Omit images. Retype all entries verbatim.

[[ RECORDS FOR PROCESSING, beginning ]]

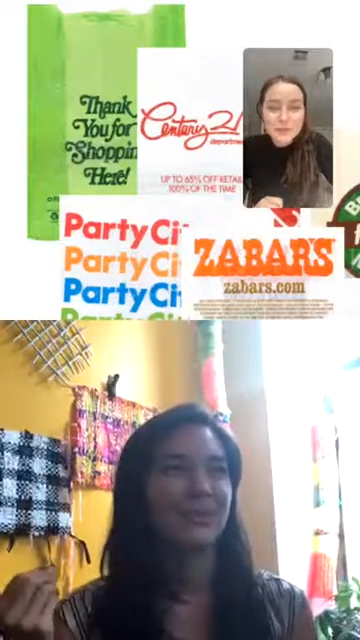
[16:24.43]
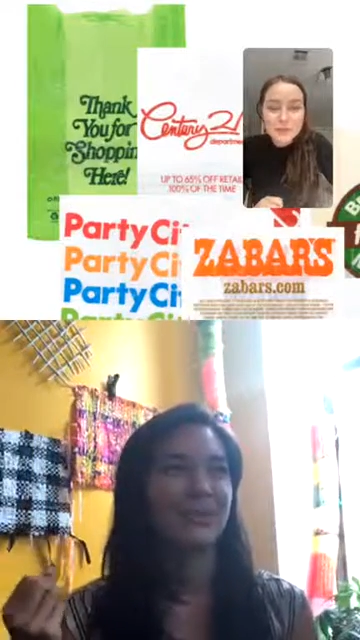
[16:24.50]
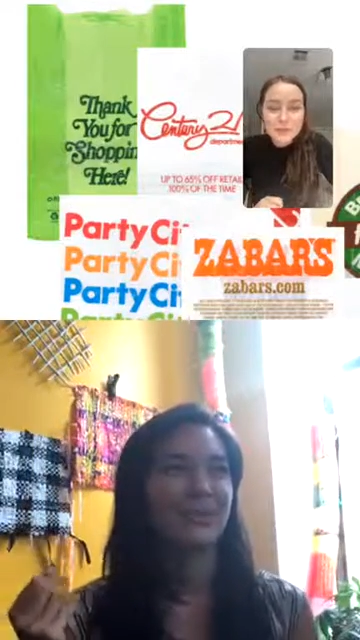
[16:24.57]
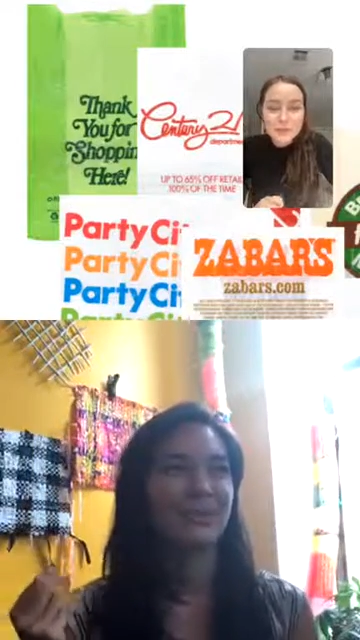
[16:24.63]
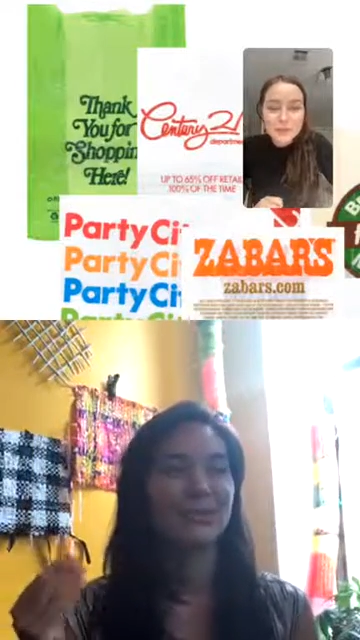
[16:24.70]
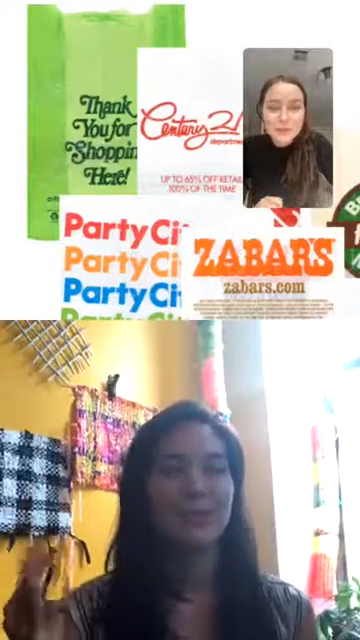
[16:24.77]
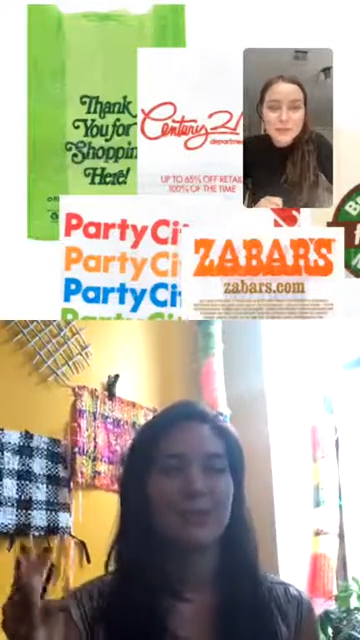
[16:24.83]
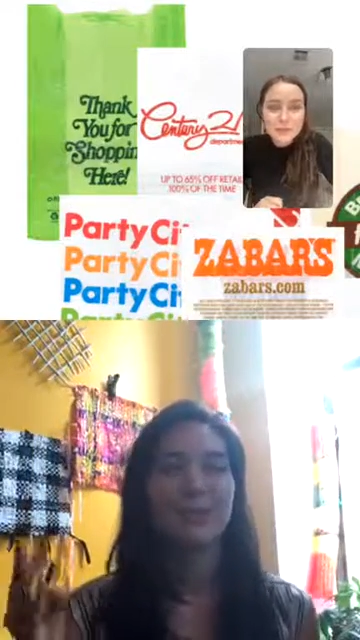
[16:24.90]

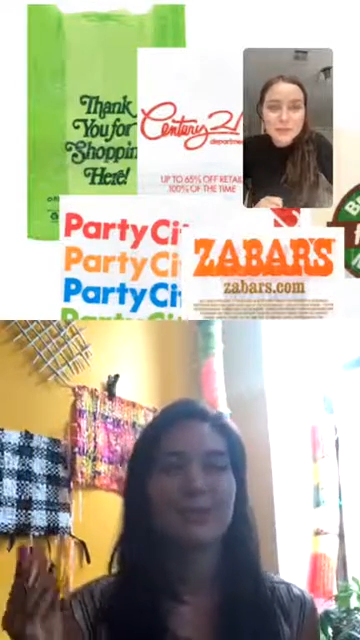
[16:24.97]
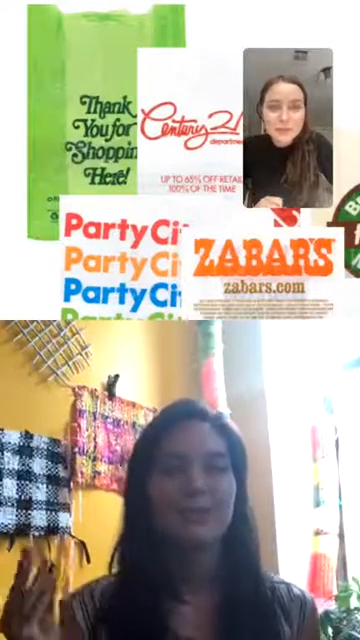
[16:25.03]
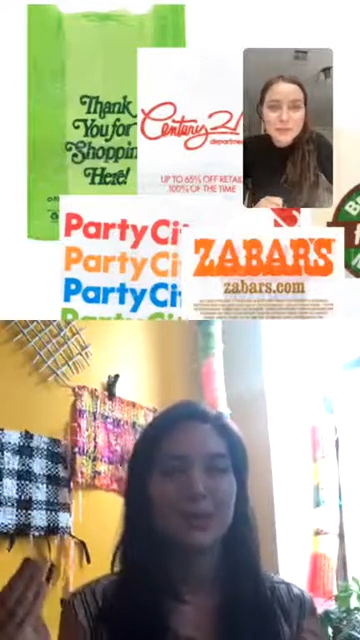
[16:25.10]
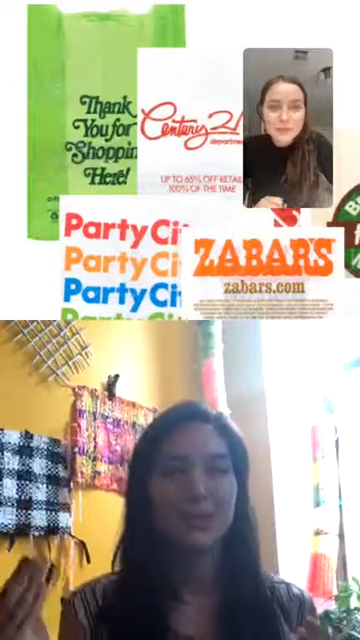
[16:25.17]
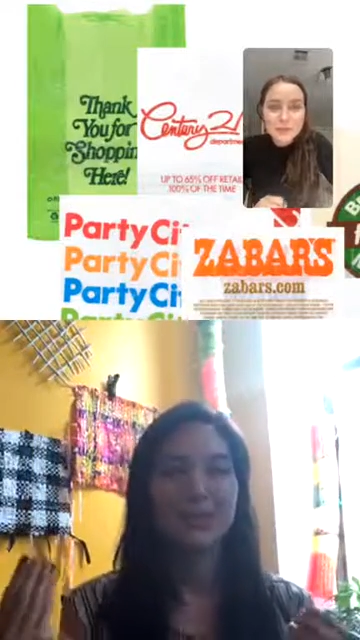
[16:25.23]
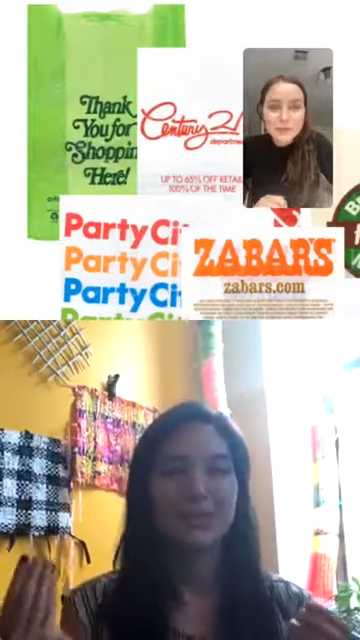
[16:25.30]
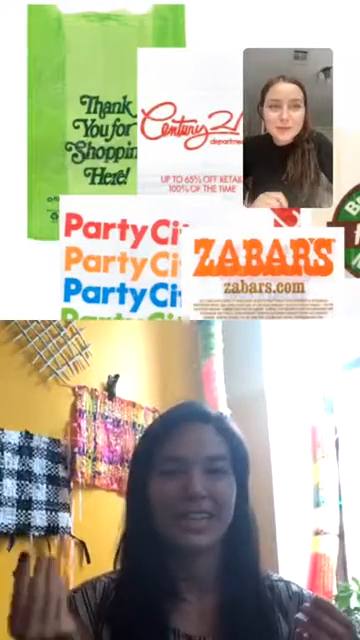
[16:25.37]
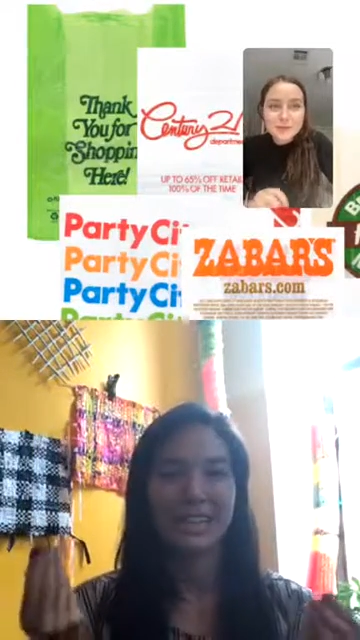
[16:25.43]
really
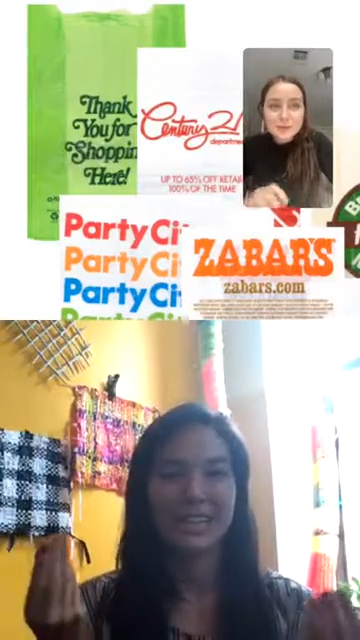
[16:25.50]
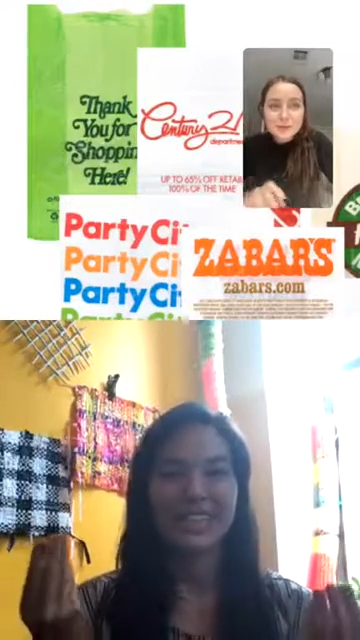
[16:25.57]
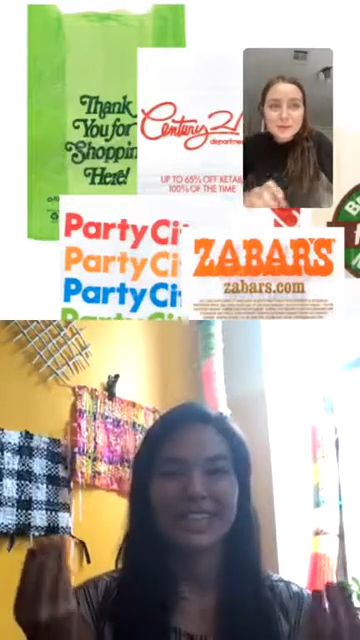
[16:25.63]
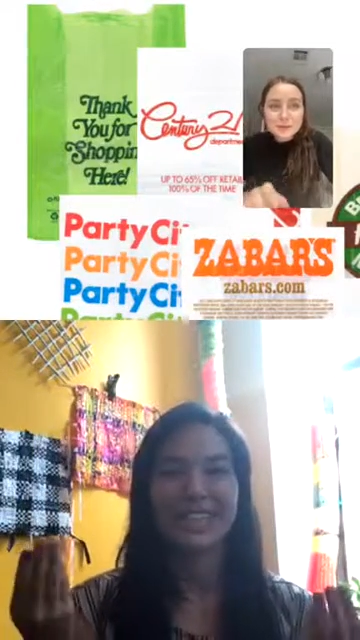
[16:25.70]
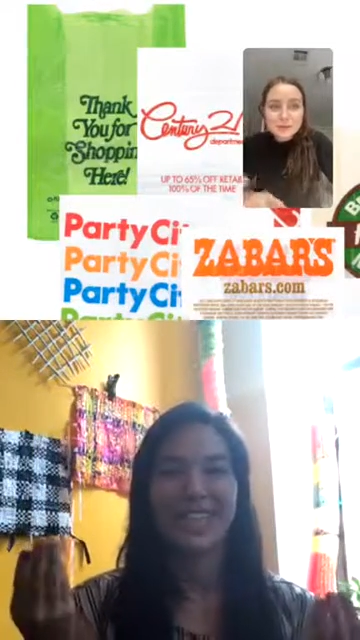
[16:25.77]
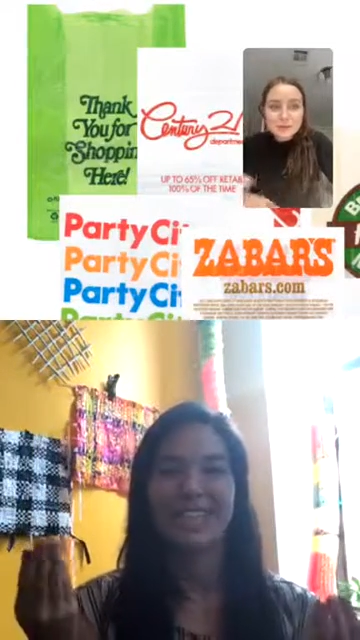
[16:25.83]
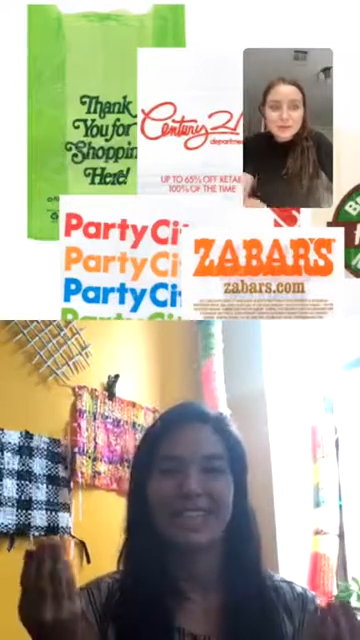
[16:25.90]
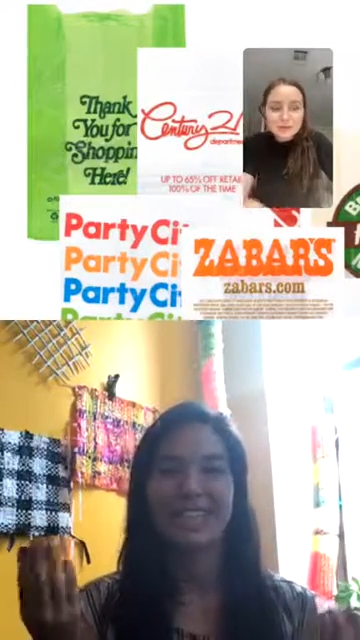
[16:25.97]
weird like
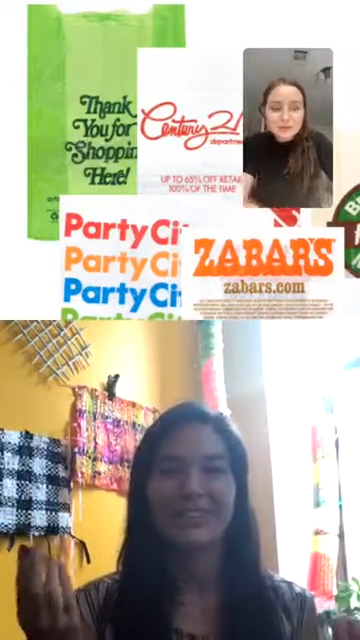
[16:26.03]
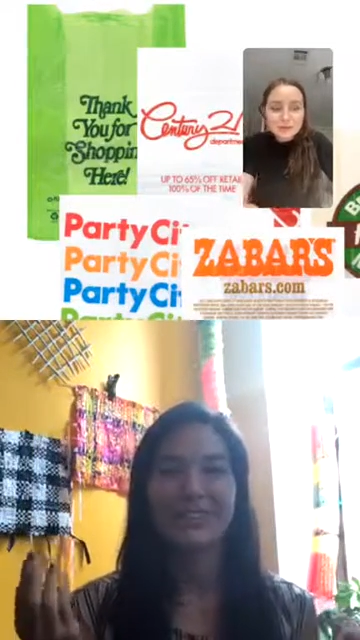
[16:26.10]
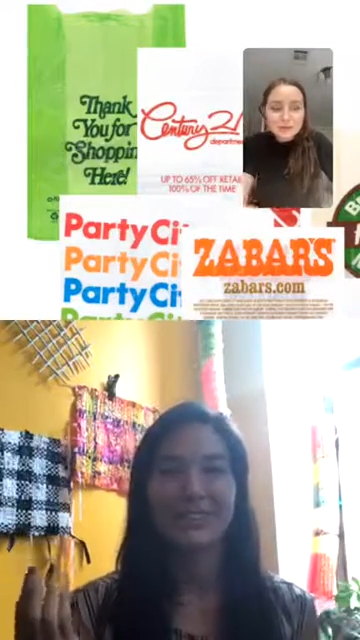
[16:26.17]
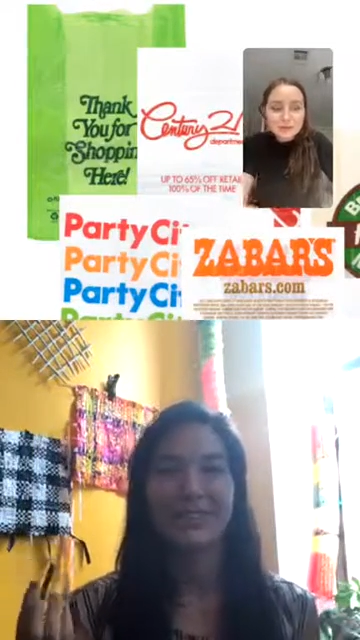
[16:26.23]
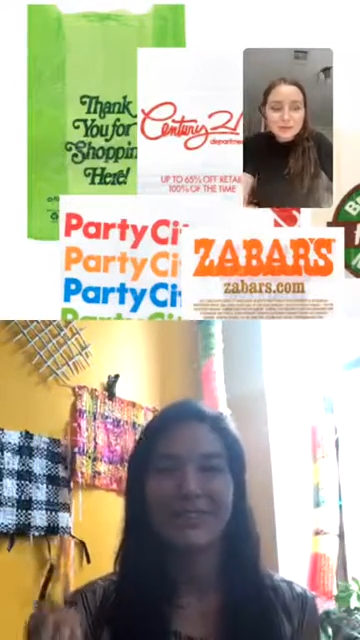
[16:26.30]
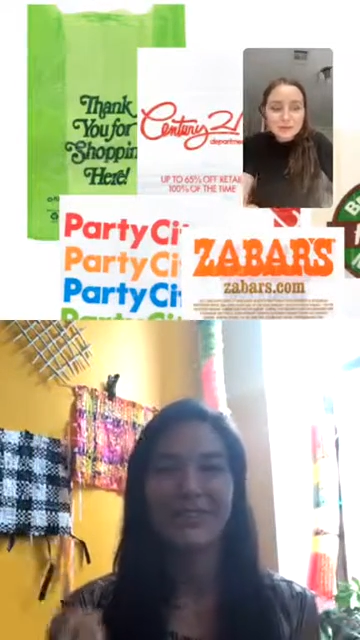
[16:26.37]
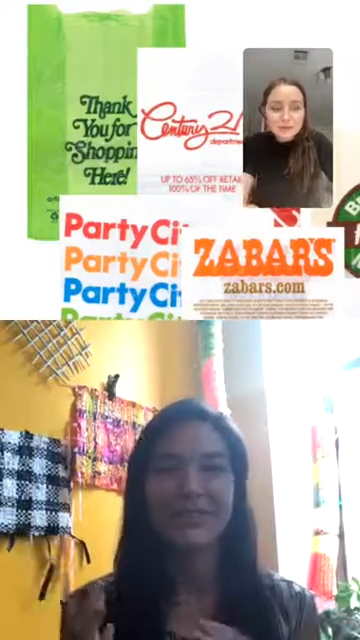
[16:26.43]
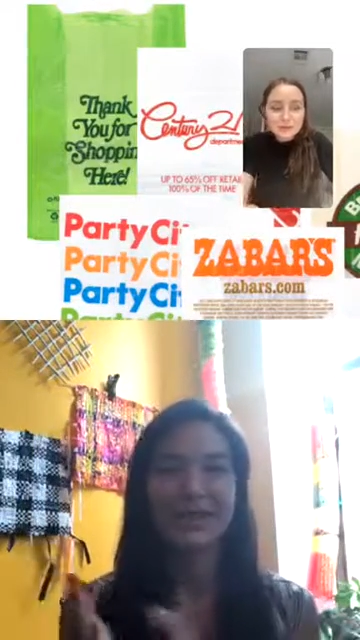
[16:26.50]
sense for
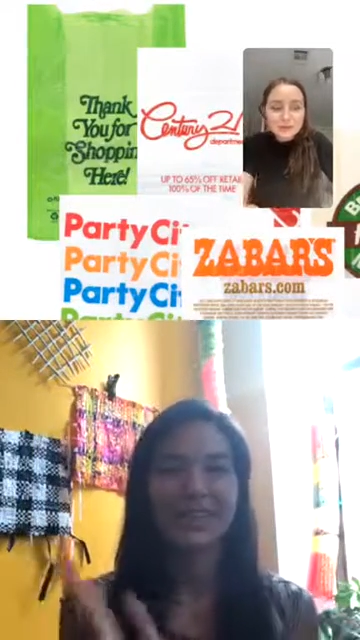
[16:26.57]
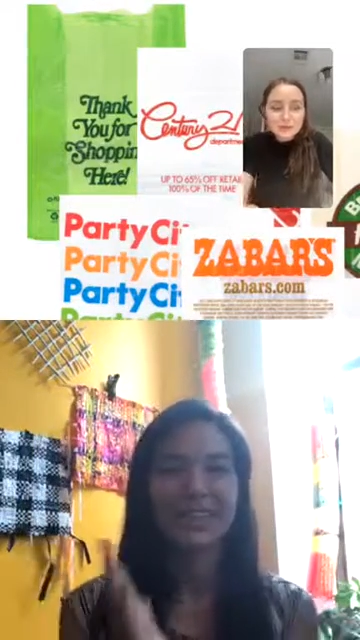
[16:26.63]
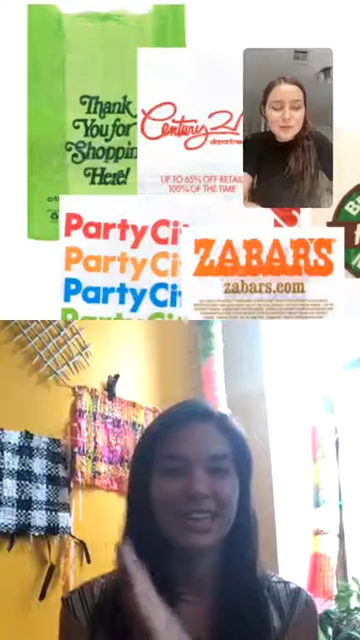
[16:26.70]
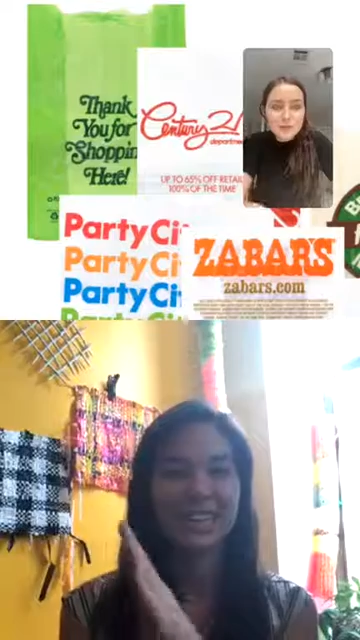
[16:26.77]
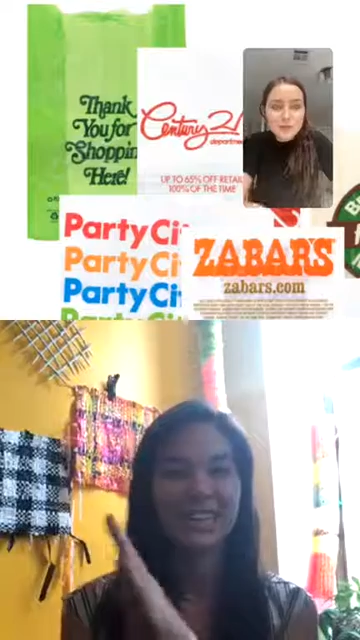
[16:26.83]
them where I can like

[[ RECORDS FOR PROCESSING, end ]]

FINISHED EXERCISE —
[16:24.43]
[16:24.50]
[16:24.57]
[16:24.63]
[16:24.70]
[16:24.77]
[16:24.83]
[16:24.90]

[16:24.97]
[16:25.03]
[16:25.10]
[16:25.17]
[16:25.23]
[16:25.30]
[16:25.37]
[16:25.43]
really
[16:25.50]
[16:25.57]
[16:25.63]
[16:25.70]
[16:25.77]
[16:25.83]
[16:25.90]
[16:25.97]
weird like
[16:26.03]
[16:26.10]
[16:26.17]
[16:26.23]
[16:26.30]
[16:26.37]
[16:26.43]
[16:26.50]
sense for
[16:26.57]
[16:26.63]
[16:26.70]
[16:26.77]
[16:26.83]
them where I can like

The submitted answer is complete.